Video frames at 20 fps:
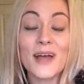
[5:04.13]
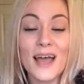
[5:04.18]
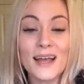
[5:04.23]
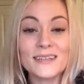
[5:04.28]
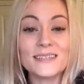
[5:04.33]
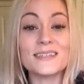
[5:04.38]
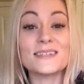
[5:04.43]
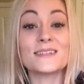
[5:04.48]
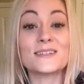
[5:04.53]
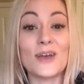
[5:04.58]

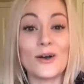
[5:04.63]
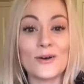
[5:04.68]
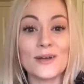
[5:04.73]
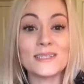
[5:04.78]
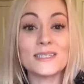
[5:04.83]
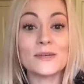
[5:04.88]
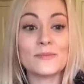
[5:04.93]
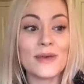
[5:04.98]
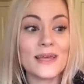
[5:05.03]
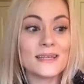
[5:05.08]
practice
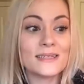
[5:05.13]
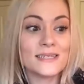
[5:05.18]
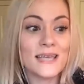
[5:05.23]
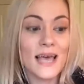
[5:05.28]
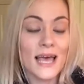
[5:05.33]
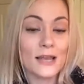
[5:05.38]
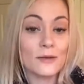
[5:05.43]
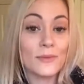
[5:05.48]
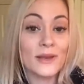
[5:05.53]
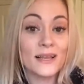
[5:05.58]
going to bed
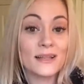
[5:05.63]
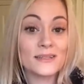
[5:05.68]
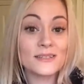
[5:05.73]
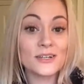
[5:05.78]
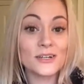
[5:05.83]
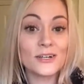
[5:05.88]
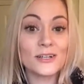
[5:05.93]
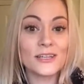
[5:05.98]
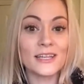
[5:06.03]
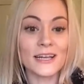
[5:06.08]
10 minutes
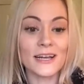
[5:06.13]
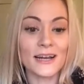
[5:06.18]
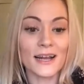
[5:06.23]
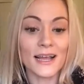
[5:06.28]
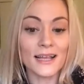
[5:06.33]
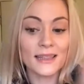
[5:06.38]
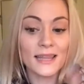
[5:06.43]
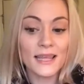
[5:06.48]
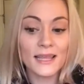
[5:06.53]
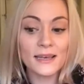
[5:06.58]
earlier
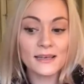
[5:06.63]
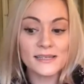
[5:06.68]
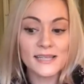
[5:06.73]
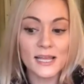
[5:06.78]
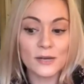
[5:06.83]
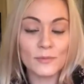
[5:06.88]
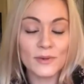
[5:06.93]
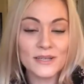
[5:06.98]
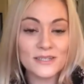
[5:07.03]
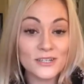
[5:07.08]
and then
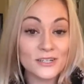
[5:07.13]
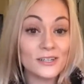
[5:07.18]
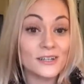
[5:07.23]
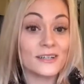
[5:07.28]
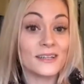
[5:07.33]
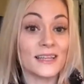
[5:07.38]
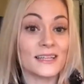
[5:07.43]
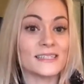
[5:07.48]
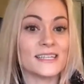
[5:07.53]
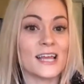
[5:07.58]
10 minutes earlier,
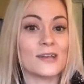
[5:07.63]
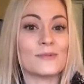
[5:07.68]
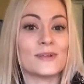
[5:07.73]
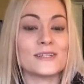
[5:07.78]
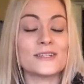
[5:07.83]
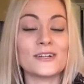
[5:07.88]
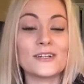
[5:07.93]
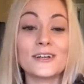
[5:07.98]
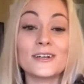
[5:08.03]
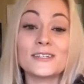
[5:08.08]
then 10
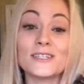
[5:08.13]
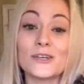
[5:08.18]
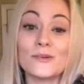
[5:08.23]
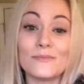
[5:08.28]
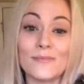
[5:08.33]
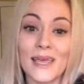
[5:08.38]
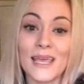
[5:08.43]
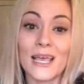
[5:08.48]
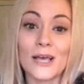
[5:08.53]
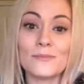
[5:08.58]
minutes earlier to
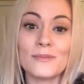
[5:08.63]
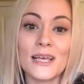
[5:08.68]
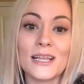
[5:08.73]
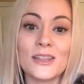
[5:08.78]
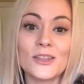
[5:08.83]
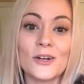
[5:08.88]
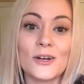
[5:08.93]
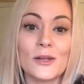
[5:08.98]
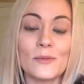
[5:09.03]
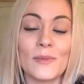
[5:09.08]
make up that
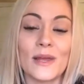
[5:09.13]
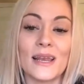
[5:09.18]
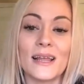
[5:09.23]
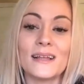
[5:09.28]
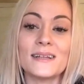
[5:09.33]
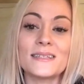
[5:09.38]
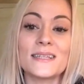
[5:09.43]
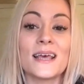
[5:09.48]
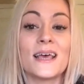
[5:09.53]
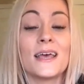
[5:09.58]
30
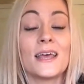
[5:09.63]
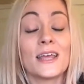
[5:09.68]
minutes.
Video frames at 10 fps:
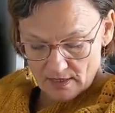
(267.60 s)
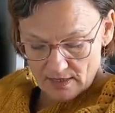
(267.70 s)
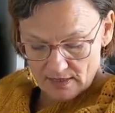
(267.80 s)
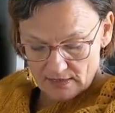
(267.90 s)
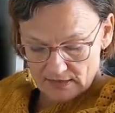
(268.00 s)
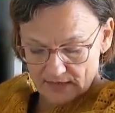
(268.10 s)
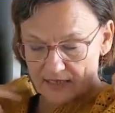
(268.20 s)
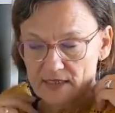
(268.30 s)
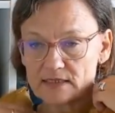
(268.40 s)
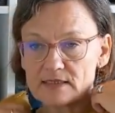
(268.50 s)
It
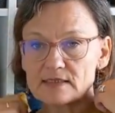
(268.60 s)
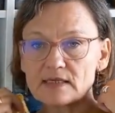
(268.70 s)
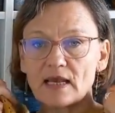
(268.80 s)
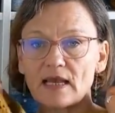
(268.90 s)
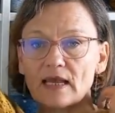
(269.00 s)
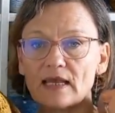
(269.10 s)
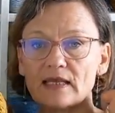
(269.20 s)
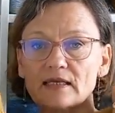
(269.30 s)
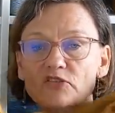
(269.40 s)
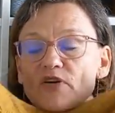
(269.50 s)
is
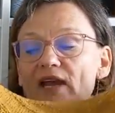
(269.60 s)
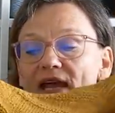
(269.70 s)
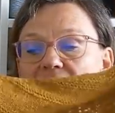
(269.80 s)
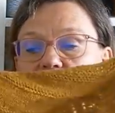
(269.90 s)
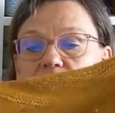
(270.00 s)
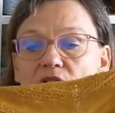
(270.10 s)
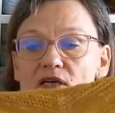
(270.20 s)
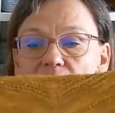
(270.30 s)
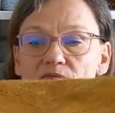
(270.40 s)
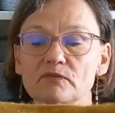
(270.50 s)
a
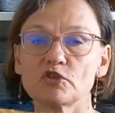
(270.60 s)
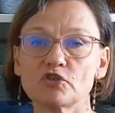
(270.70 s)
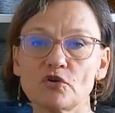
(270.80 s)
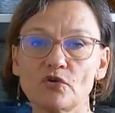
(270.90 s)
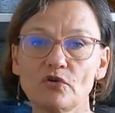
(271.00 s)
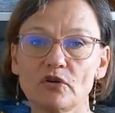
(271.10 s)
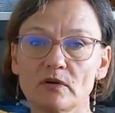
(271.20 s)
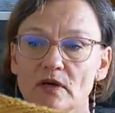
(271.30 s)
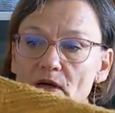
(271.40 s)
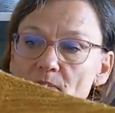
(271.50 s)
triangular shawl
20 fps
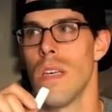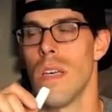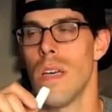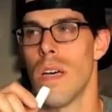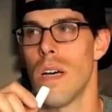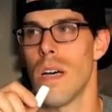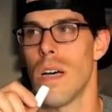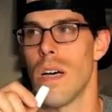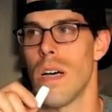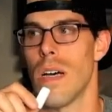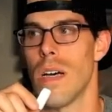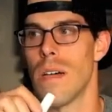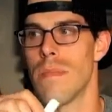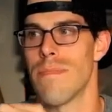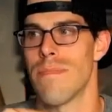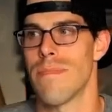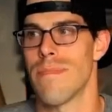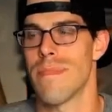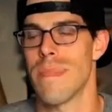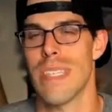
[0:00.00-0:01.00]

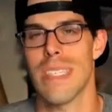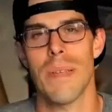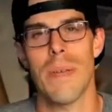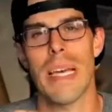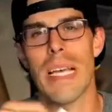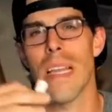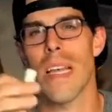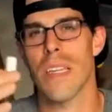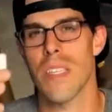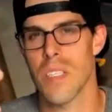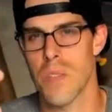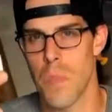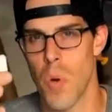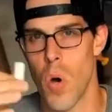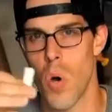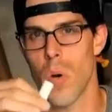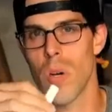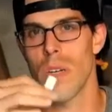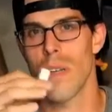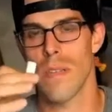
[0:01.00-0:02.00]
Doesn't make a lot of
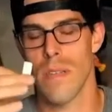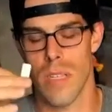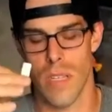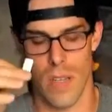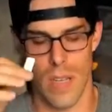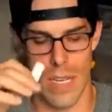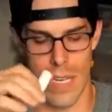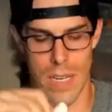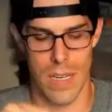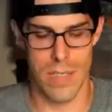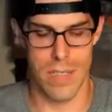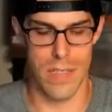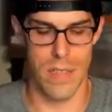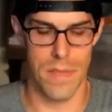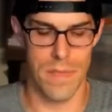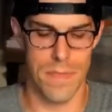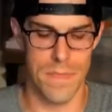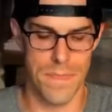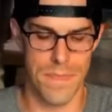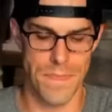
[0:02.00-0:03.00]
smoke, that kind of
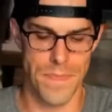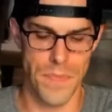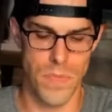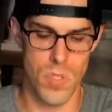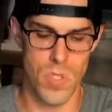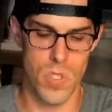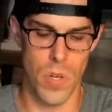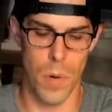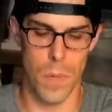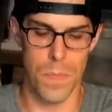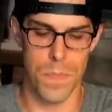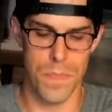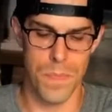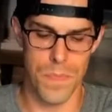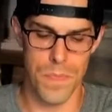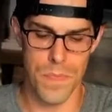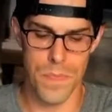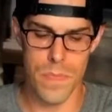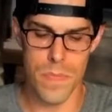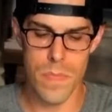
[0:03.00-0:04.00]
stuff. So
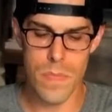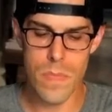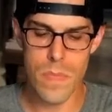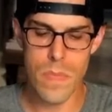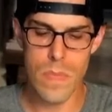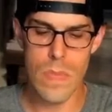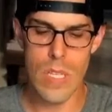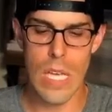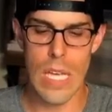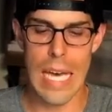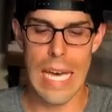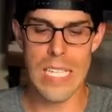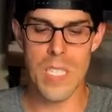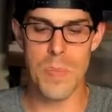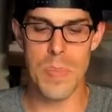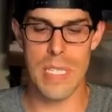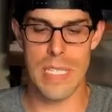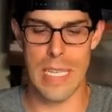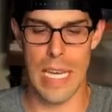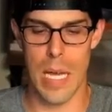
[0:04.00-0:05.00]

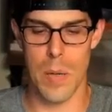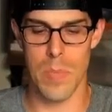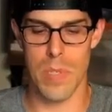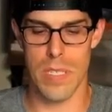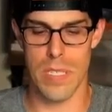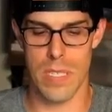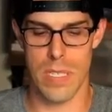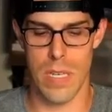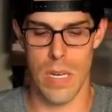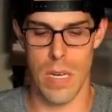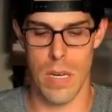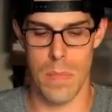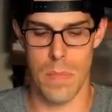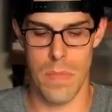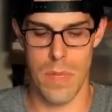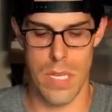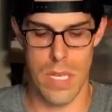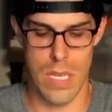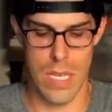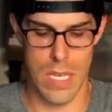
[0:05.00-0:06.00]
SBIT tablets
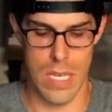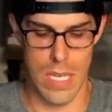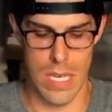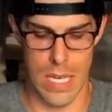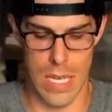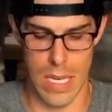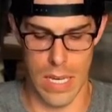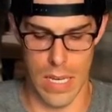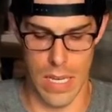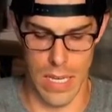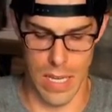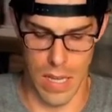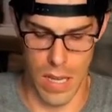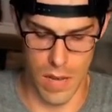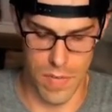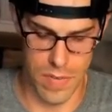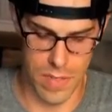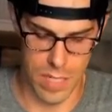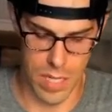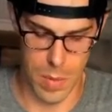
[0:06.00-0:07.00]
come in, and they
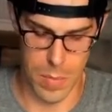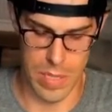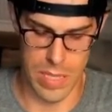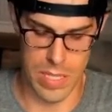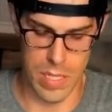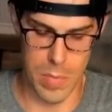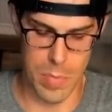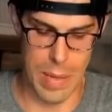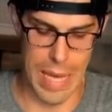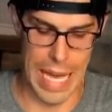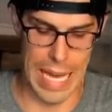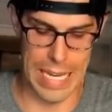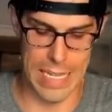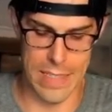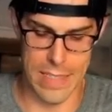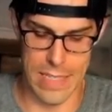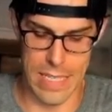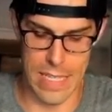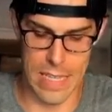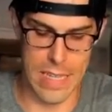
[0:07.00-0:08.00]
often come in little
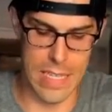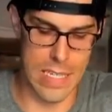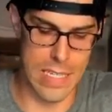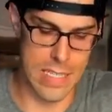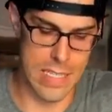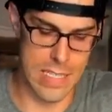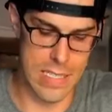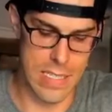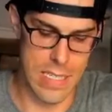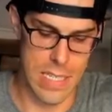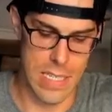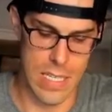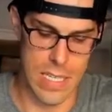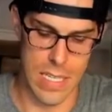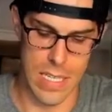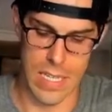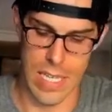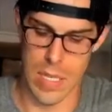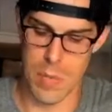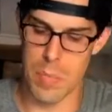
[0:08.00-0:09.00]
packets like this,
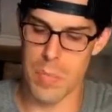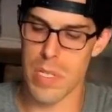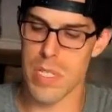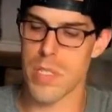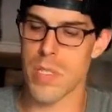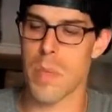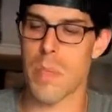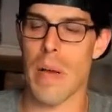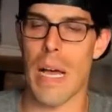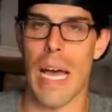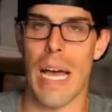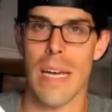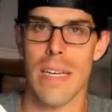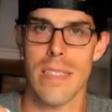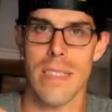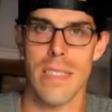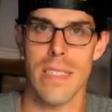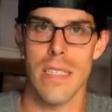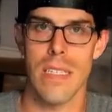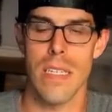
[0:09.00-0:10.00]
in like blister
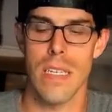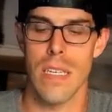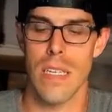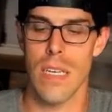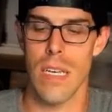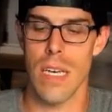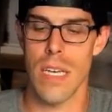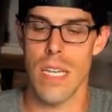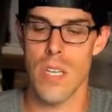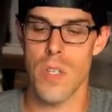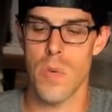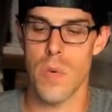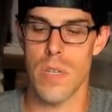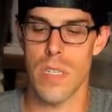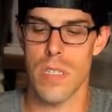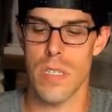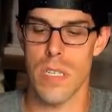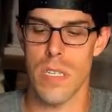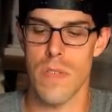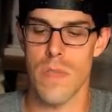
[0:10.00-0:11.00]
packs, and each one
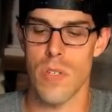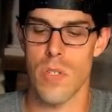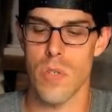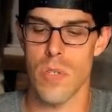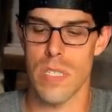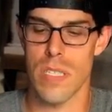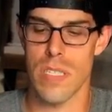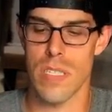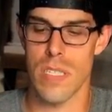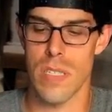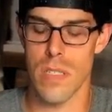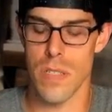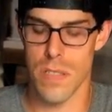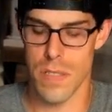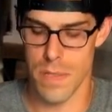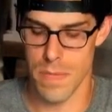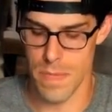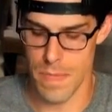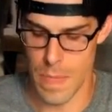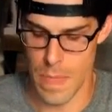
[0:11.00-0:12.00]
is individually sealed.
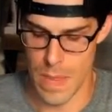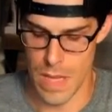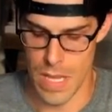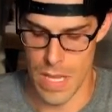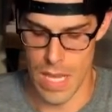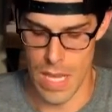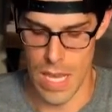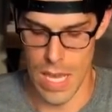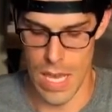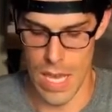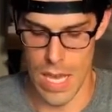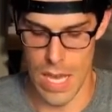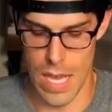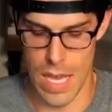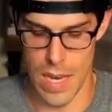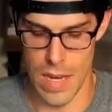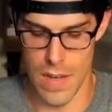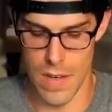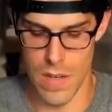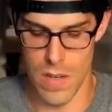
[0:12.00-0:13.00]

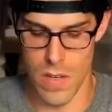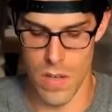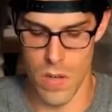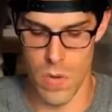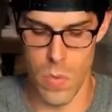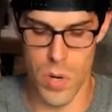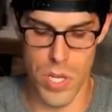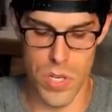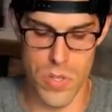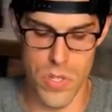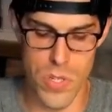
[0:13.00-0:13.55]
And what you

** WHAT NEEDS TO BE DONE **
Please show every line of the entries above that contains the word "frames".

** EXERCISE SOLUTION **
Video frames at 20 fps:
Video frames at 10 fps:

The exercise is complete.